Talk | May 25, 2015

Boom Beach Data Science

A day in the life of a Boom Beach data scientist – talk given at Helsinki Data Science meetup

Outline

Boom Beach Background
Data science in a game team
- 90% of the daily work
Task force operation difficulty predictor
- 5% of the daily work

I Boom Beach

Come with a plan or leave in defeat!

Combat strategy game set in tropical archipelago
Attack hundreds of unique island bases
Explore a huge tropical archipelago
Raid other players’ bases
Defeat the evil Blackguard

II Data science in a game team

One data scientist in each (live) game team
Support the game development and maintenance work by data and stats
Very important: responsible for interpreting the statistics
Work is fast-paced, mostly short-term (same day) tasks

What’s a data scientist

Data scientist is an overloaded term

Game team data scientist: descriptive/exploratory work

What’s happening out there in the world among our players?
How are the players responding to the game product?

Support decision making

Fact checking before decisions
Learning after decisions

Practically “ad hoc” work

Write-only programming :)
Interactive querying and visualization
Writing reports
Relatively little A/B testing
(Almost) no data products

What’s a game team

Game team is a small (less than 20 member) team responsible for the game product

Our games are services that are continuously being improved

Game design principles

Making the games fun
Long lasting
Listening to players
Playing the game yourself

Game development is an artisanal craft

Everything comes from the experience and skill of the team
FALSE: “Supercell games are based on a data-driven formula”
Instead: The best people make the best games
Data scientist is only needed after a game goes to beta
- A game has to exist, and have players, to be able to generate any data

Customers of analytics

Game teams
Finance
Marketing
Player support
Community
Leadership
Everybody in the company!

Example KPI’s

So LTV increased because D7–180 retentions have improved while ARPDAU has stayed flat, or what’s the reason?
– someone somewhere

Retention: how many players return to the game d days after installation

Day-1 retention, day-7 retention, …
40%, 20%, 10% retention for D1, D7, D30 used to be considered “good enough”
Compare: Clash of Clans has 10% D720 retention

LTV: lifetime value, essentially ARPU at 180 or 360 days after installation

ARPU: average revenue per user, over d days after installation

Day-1 ARPU, day-7 ARPU, …

ARPDAU: average revenue per DAU

DAU: daily active users

Plus others, ad infinitum

MAU: monthly active users
Revenue: daily, weekly, monthly, …
Session count, length
New players: how many players installed the game
Concurrent players: how many players are logged in simultaneously
PLTV: predicted LTV, expected value of LTV in the future

Sliced and diced

By country, state, platform, marketing network, language, …

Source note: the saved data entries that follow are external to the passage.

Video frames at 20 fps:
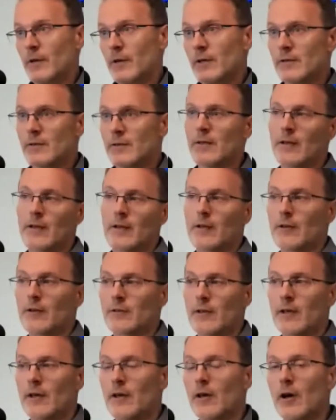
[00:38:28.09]
Because you're
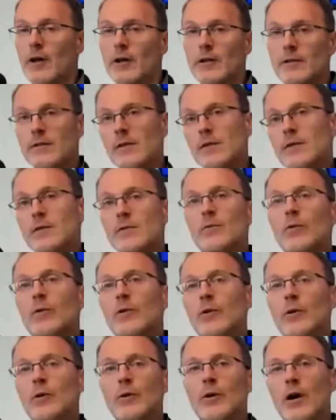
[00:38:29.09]
saying God exists.
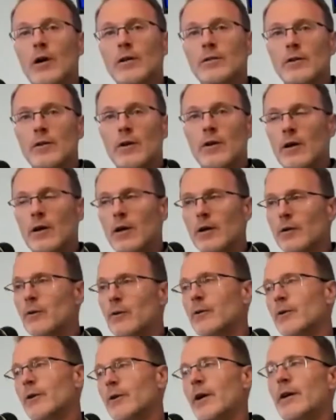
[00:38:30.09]
Well, who caused God?
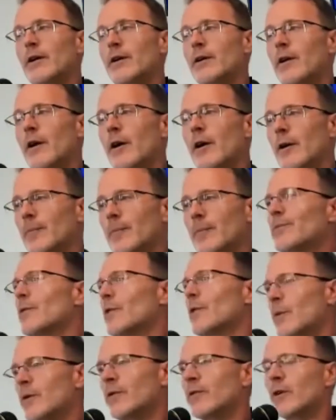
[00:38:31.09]
Who created God?"
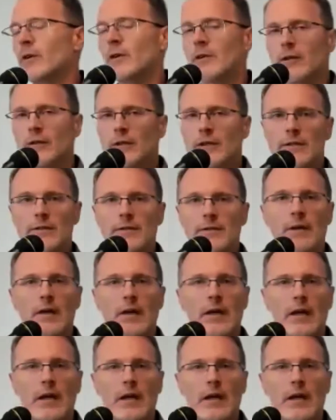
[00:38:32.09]
We've all heard this.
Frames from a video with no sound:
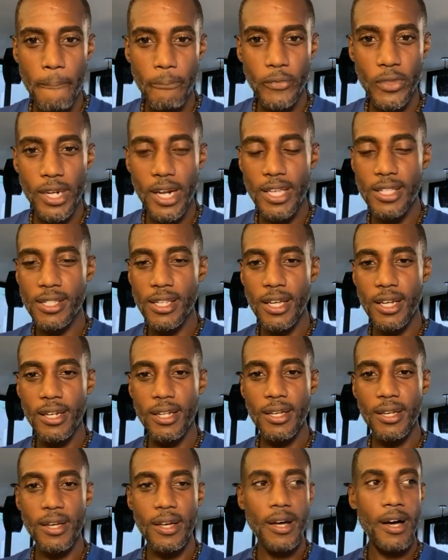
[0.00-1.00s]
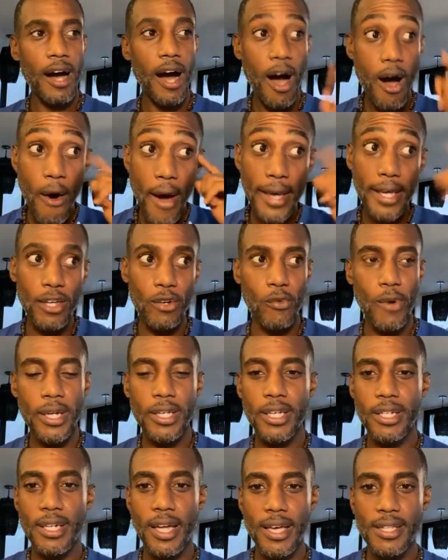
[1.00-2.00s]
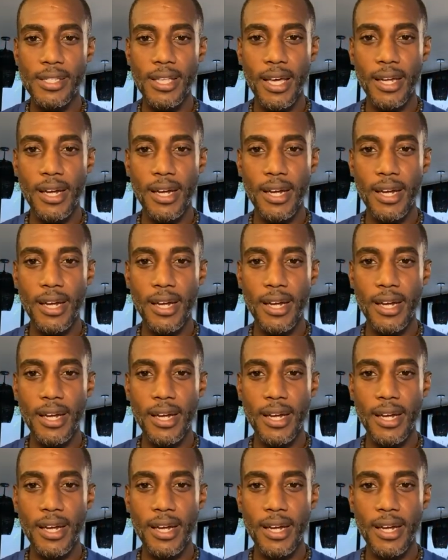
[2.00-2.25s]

then I said, oh, I could recognize that.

SELECT SUM(x), AVG(y) FROM table GROUP BY z

Some warnings

KPI’s are defined differently in different organizations
KPI’s are computed differently in different organizations
Data pipeline will influence how KPI’s will turn out

Example game analytics questions

What are our DAU and revenue going to be six months ahead?
Are the Dr. Terror levels and Task Force operations challenging enough for endgame players?
Was the $1 price point worth introducing?
What are the win rates by troops and troop combinations, and their recent trends?
How many players churn after game updates?
Is the PvP matchmaking working as intended?
How many bases do the players have on their maps?
How is the Arabic localization usage picking up?
Could you sample nice task force attacks to be replayed in the company lobby daily?
Could you generate a leaderboard of top Chinese players?
How important is player-vs-player (PvP) compared to player-vs-environment (PvE)?
Which troop combinations are being used the most and the least?
Are new troops replacing some older ones?
How many players are playing the in-game events (Dr. Terror, Gearheart, Hammerman attack)?
Are the Power Bases well-balanced?
Is the tutorial funnel working or is there a problem?
What’s the outcome of the recent TV campaigns?
How many riflemen were deployed during first year of Boom?
- 118,000,000,000 (of which only 36% survived)
How much resources do players have, gain, and consume by HQ level?
- One integer overflow bug was first found by staring at data
How many players logged in between 11:55–15:35 EET?
Are the push notifications valuable?

You probably got the point

…that the list is endless

Meta-questions

Why is metric X changing?
- Usually asked during the update cycle
Why is metrix X not changing?
- Usually asked after a game update
Why is metric X so good/bad in market Y?

III Task Force operation difficulty predictor

Currently the only in-game data product

Task Forces

Collaborative gameplay feature
Players can form Task Forces with up to 50 members in each
Task Forces organize collaborative attacks against the evil Blackguard
Each operation is run by one task force against one target

The problem

The solution overview

Inputs:

XP levels of all Task Force members: list of up to 50 integers, each between 12–62
Operation tier: integer between 1–20

There are in total more than $10^{15}$ different task force combinations.

Output:

Success probability (win rate), as a label: too easy, easy, normal, hard, impossible

Algorithm:

Logistic regression

The solution, with details

Inputs:

Encode operation tier $t={1, \ldots, 20}$ and player XP level $p={12, \ldots, 62}$ into a feature vector:

$\begin{aligned} \mathbf{x} = [&b, \ &x_{\textrm{tier}=1}, \ &\ldots, \ &x_{\textrm{tier}=20}, \ &\ldots, \ &x_{\textrm{xp}=p}, \ &\ldots, \ &x_{\textrm{tier}=t,, \textrm{xp}=p}] \end{aligned}$

Both the operation tier and XP levels are encoded as one-hot vectors and concatenated together.
Also, we add 20 × 51 interaction features for all combinations of operation tiers and XP levels
Note also the linear regressor bias term $b$ .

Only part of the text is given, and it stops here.